*** Opening of Extracted records ***

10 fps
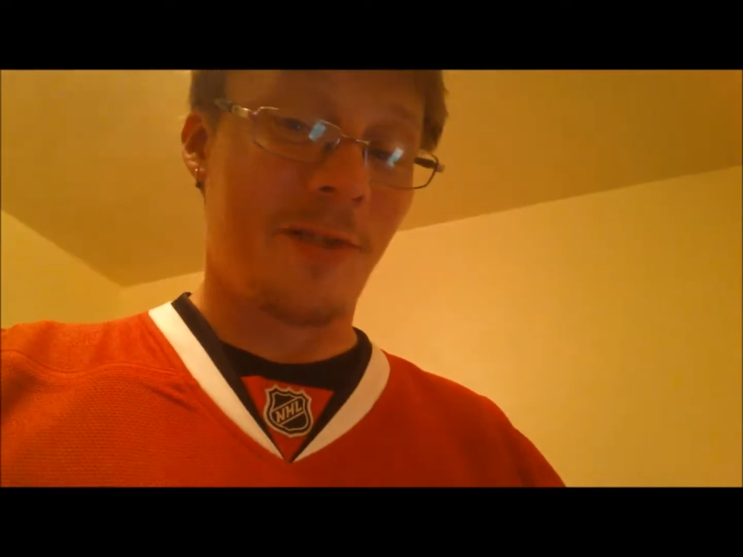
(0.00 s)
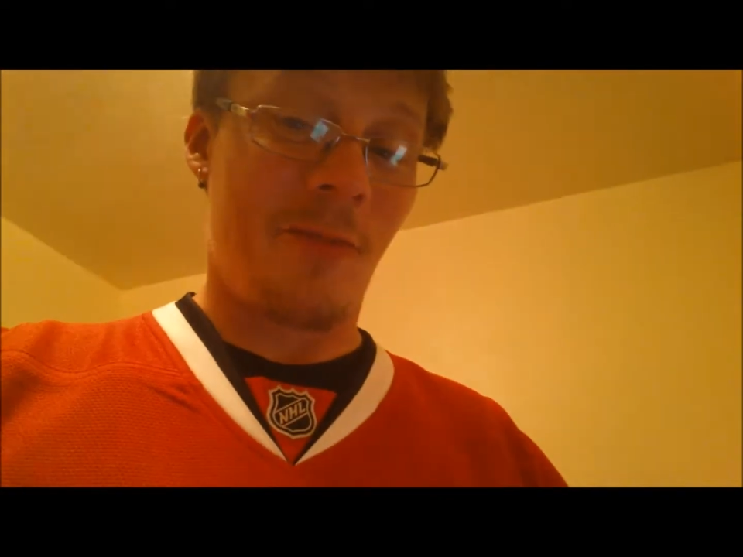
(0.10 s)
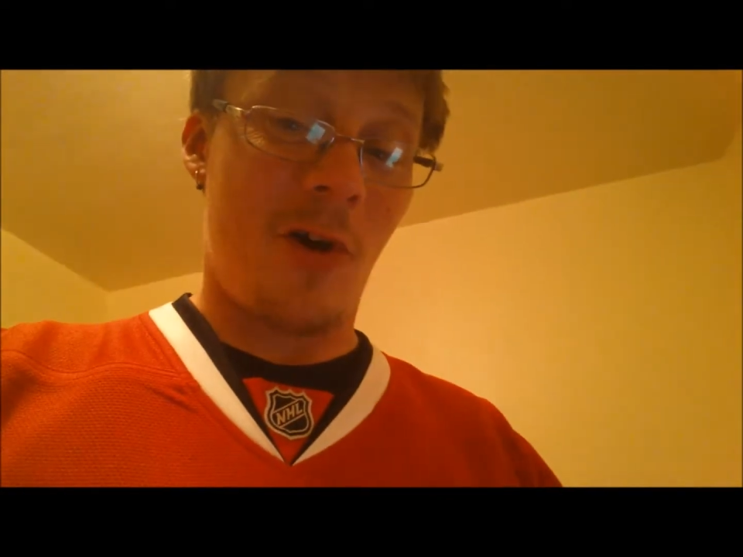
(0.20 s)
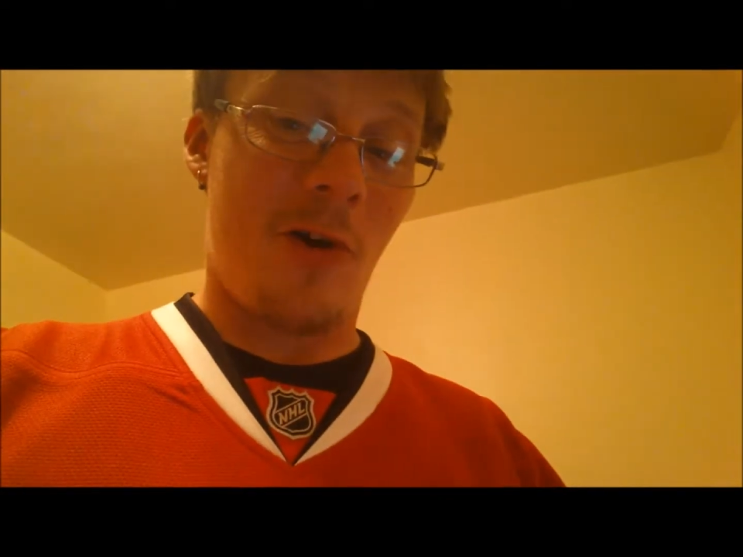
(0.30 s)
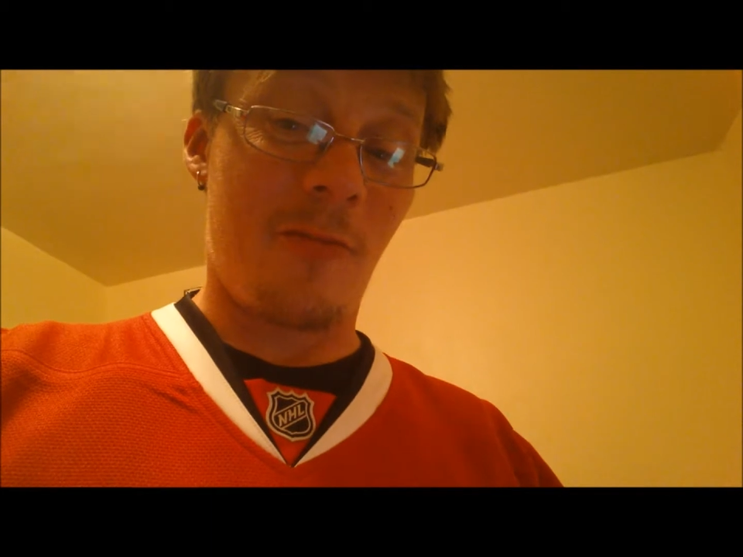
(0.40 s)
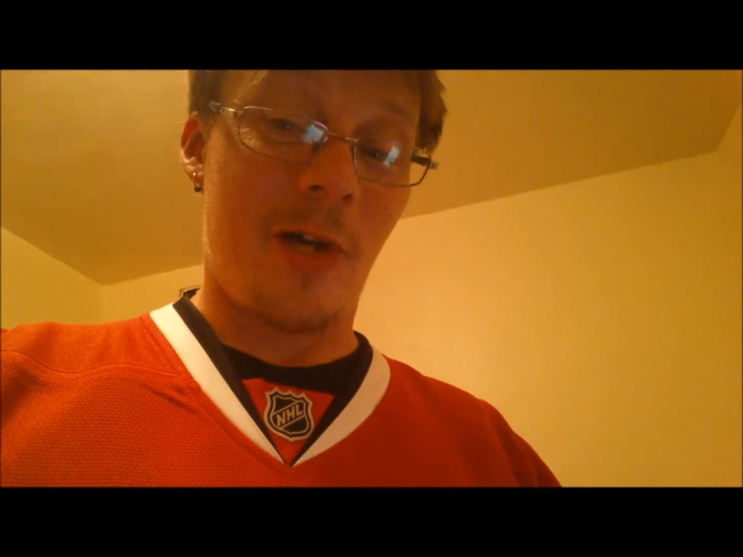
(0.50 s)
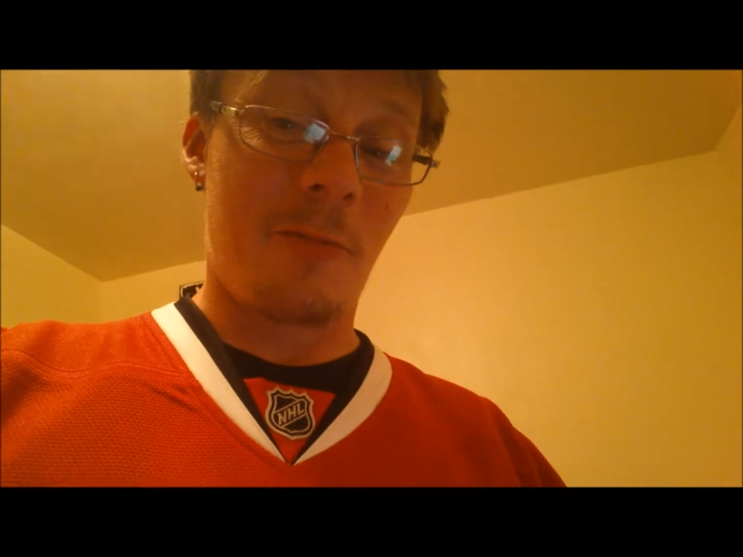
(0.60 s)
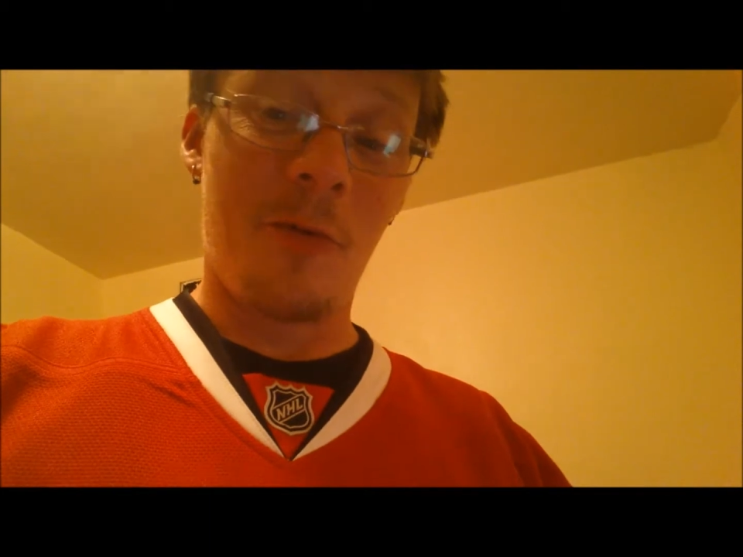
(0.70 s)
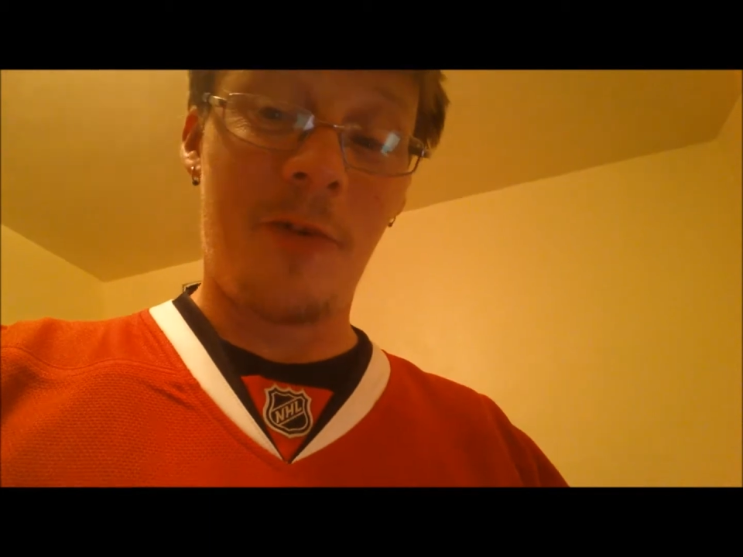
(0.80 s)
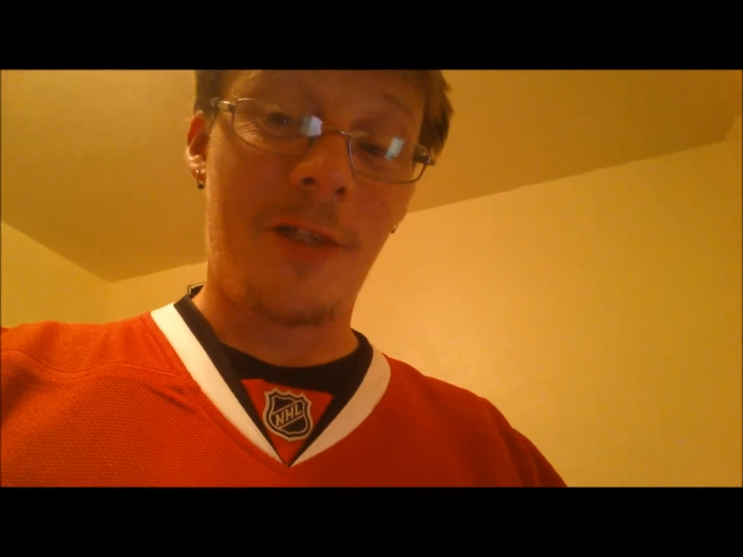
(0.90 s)
Small
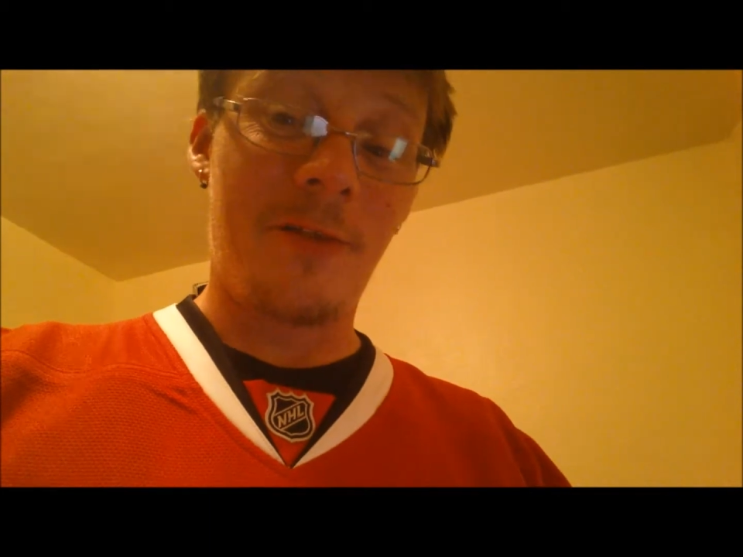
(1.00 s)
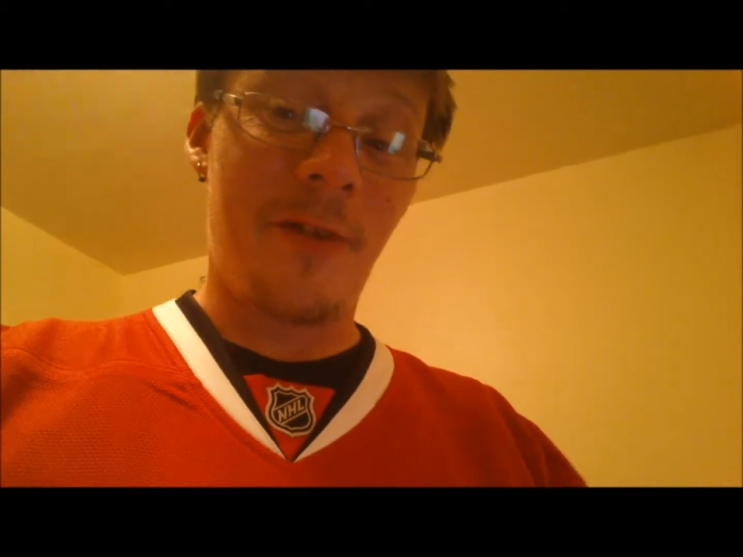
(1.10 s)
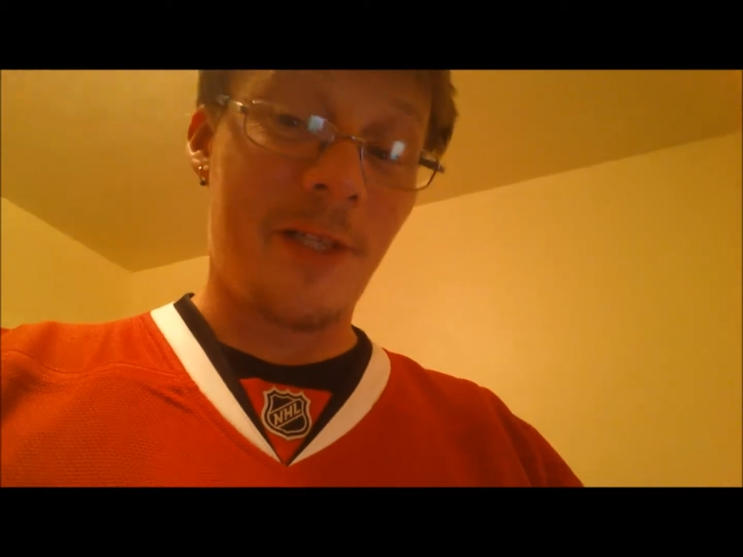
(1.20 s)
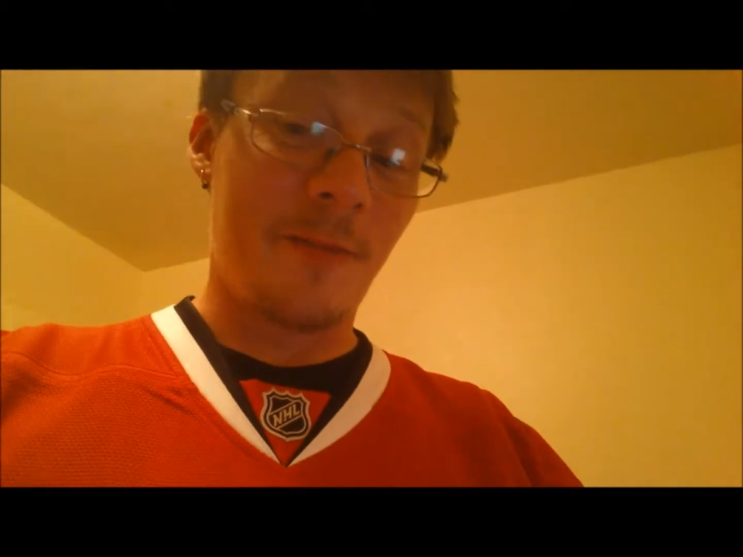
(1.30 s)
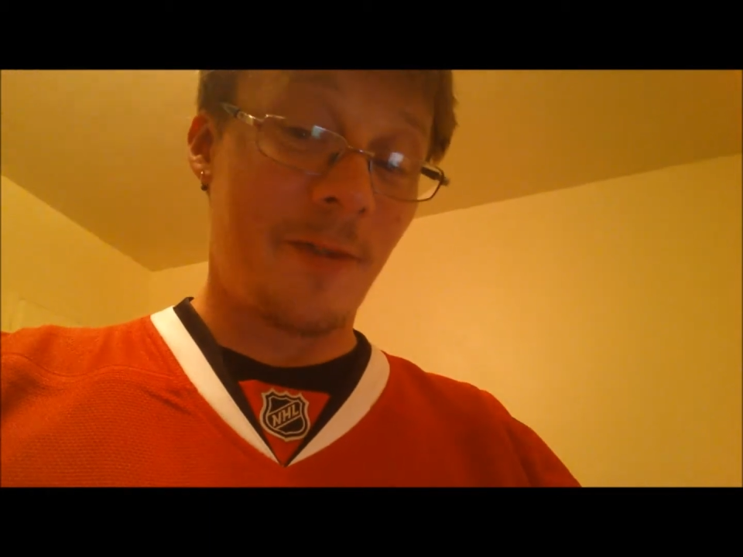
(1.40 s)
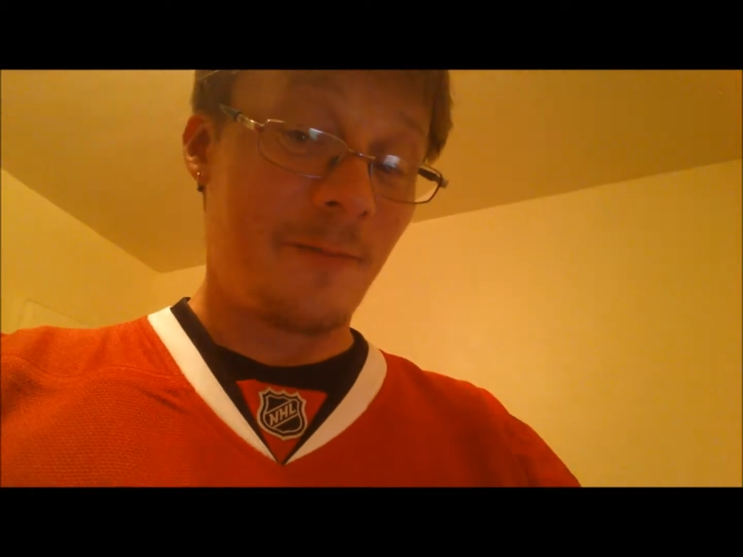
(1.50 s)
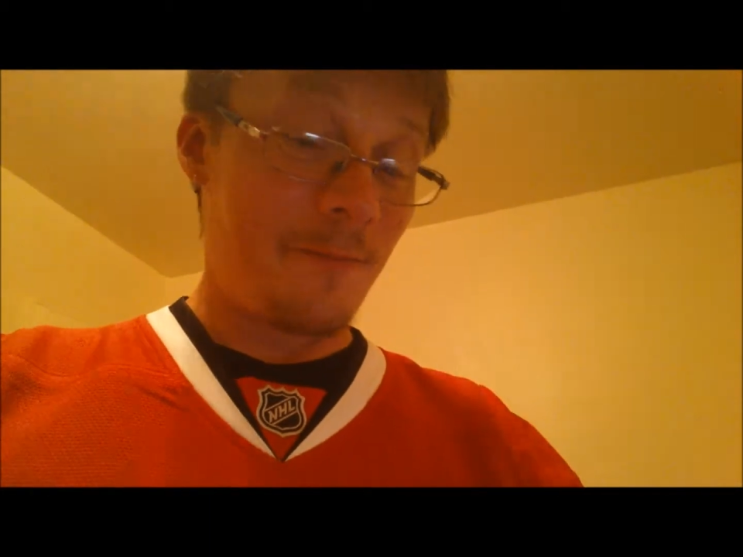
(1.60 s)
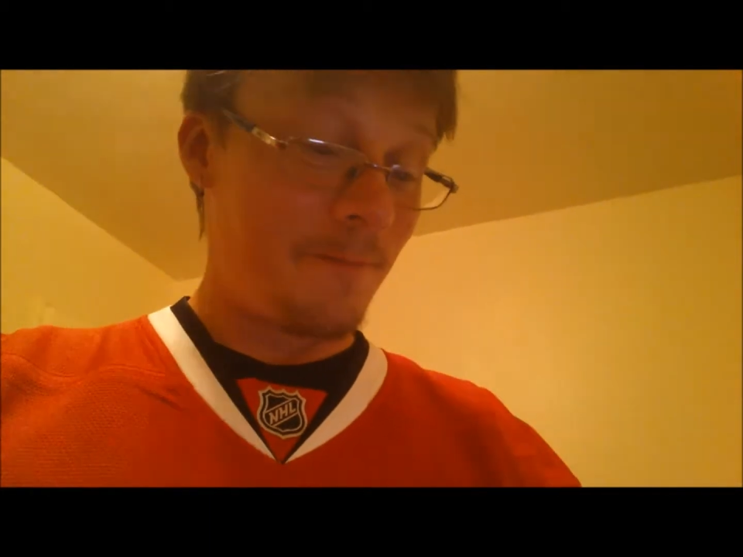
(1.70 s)
puck-moving defenseman.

*** Close of Extracted records ***

▶ _Problem details_:
Transcribe the whole listing exactly. Pictures stay out of your copy.

▶ _Result of the task_:
10 fps
(0.00 s)
(0.10 s)
(0.20 s)
(0.30 s)
(0.40 s)
(0.50 s)
(0.60 s)
(0.70 s)
(0.80 s)
(0.90 s)
Small
(1.00 s)
(1.10 s)
(1.20 s)
(1.30 s)
(1.40 s)
(1.50 s)
(1.60 s)
(1.70 s)
puck-moving defenseman.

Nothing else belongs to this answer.